Lalani helped assemble the gifts—large bags of maize and millet—and gathered information from attendees in the hopes of restarting the program in the near future. He also helped reinitiate the nutrition-focused project he’d worked on with Mama na Dada by taking anthropometric measures of some of the original children in the daycare program. He plans to help Mama na Dada assess growth trends over time.

 
Hussain_with_Children
 

Hussain Lalani (far right) at the 2015 Christmas party with many
of the children who participated in the Mama na Dada program in 2011.

Integrating Medicine, Global Health and Public Health

Beginning this summer, Lalani will take a one-year leave from medical school to pursue a Master in Public Health degree at Johns Hopkins Bloomberg School of Public Health.

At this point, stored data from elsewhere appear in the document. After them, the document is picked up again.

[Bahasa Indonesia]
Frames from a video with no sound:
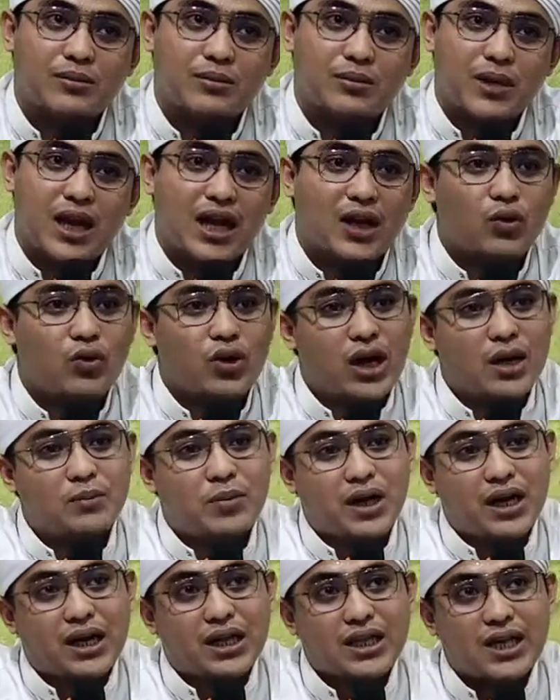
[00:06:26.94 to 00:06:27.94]
melakukan
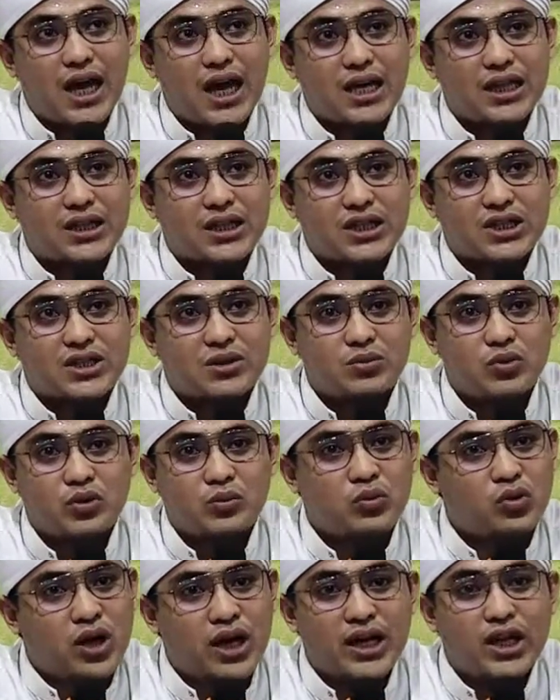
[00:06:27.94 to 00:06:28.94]
pekerjaan
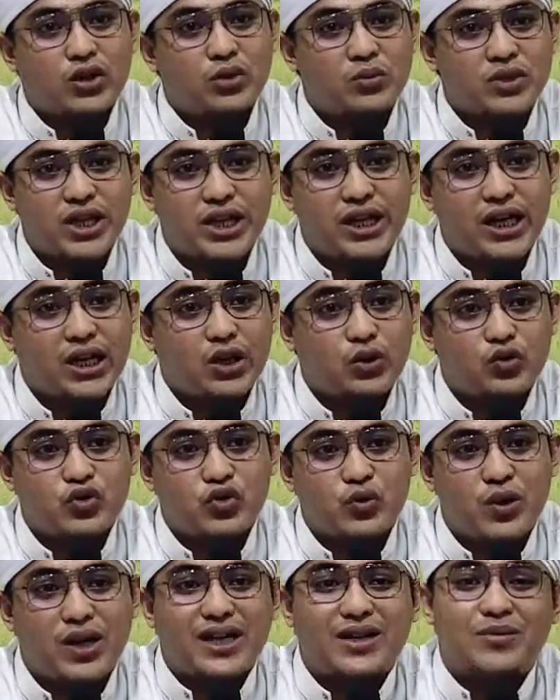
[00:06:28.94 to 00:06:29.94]
tersebut bukan itu menjadikan
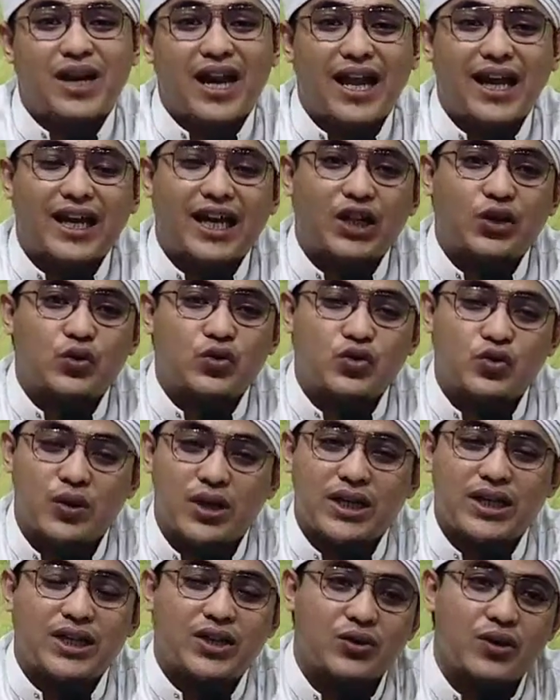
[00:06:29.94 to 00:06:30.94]
tujuan melainkan
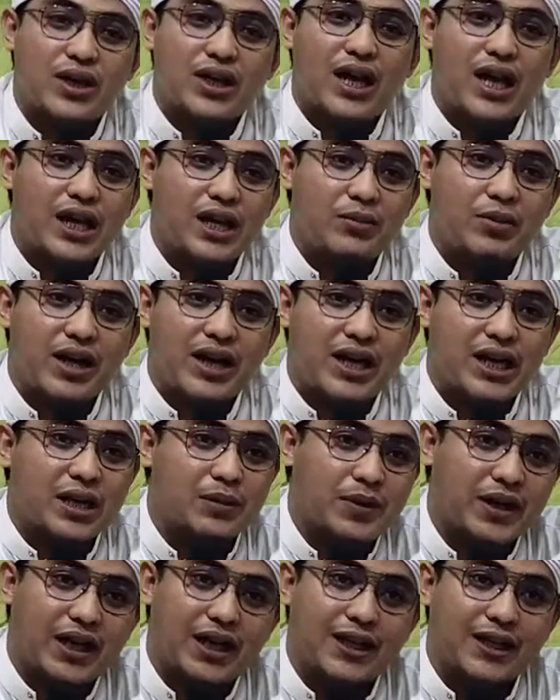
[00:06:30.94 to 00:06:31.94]
tujuan itu adalah ibadah
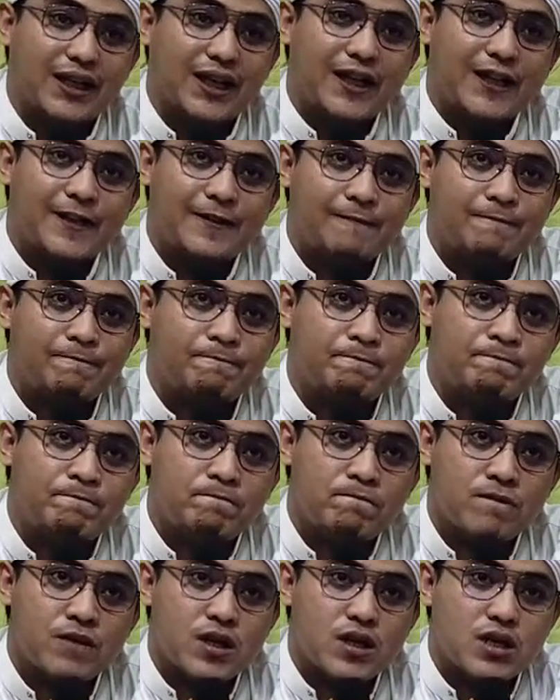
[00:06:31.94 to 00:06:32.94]
kepada Allah.
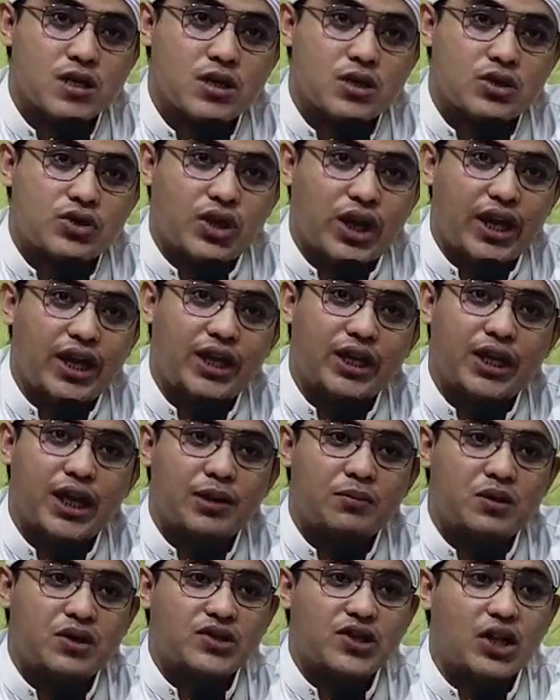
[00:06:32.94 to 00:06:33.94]

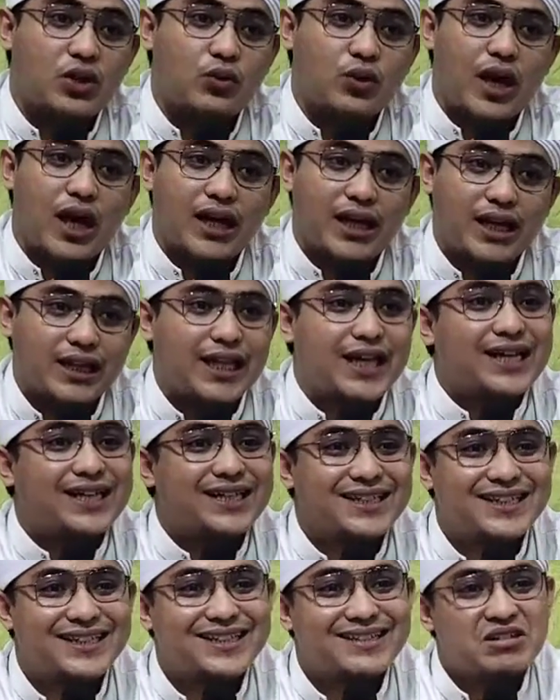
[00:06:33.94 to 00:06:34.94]
Sehingga bersatulah kita.
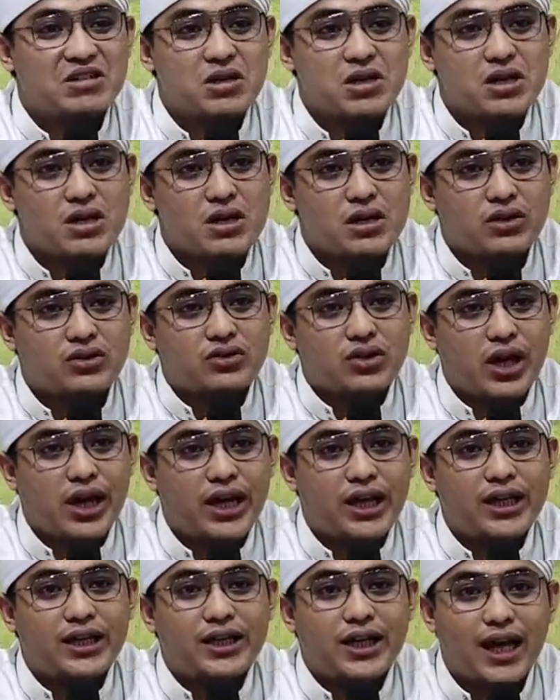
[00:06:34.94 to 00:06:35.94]

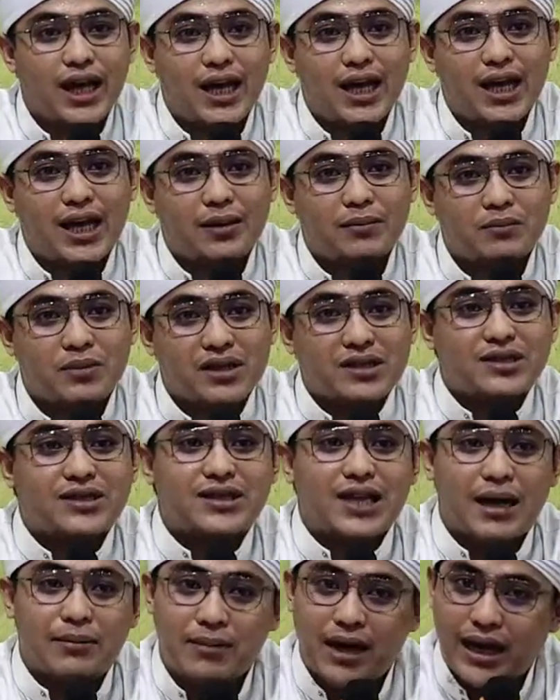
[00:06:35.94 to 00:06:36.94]
Sehingga
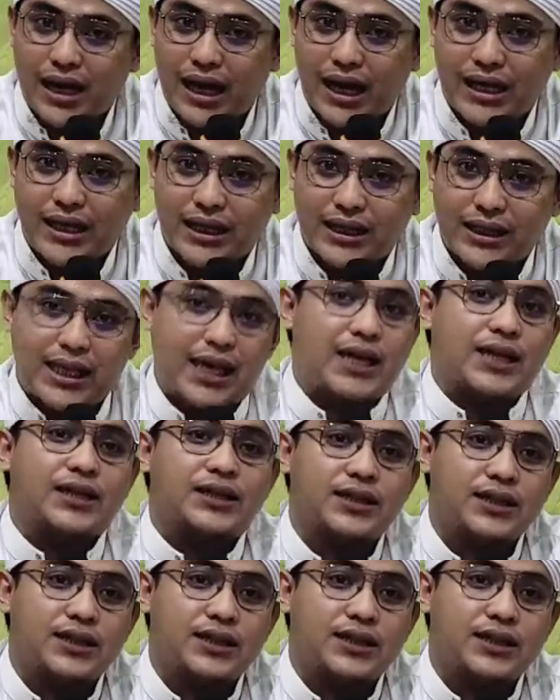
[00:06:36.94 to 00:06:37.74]
bersamalah kita.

After completing the master’s degree, medical school and residency, Lalani sees himself in an academic setting with the long-term goal of working with agencies like USAID or the Centers for Disease Control and Prevention. Although he hasn’t worked out the details yet, he has a vision: “My overarching goal is to improve health outcomes and mortality through targeted interventions and to scale effective approaches at the systems level. It's all about impact for me.”

Global Health: An Opportunity for Nearly Everyone 

Lalani is grateful for the global health opportunities and mentors he’s had at Duke. “As a student, it’s empowering to have faculty who are passionate about global health and involve students in a meaningful way,” he reflected.

Lalani encourages students and professionals of all disciplines to get involved in global health. “There’s a tremendous need for people outside of the medical profession—engineers, business experts, economists, nutritionists, social workers, you name it,” he said. “The sooner we can integrate new partners and collaborate to solve global health challenges, the greater our impact will be.”

My global health experience at Duke changed my view on life and my understanding of disparity in health care and medicine.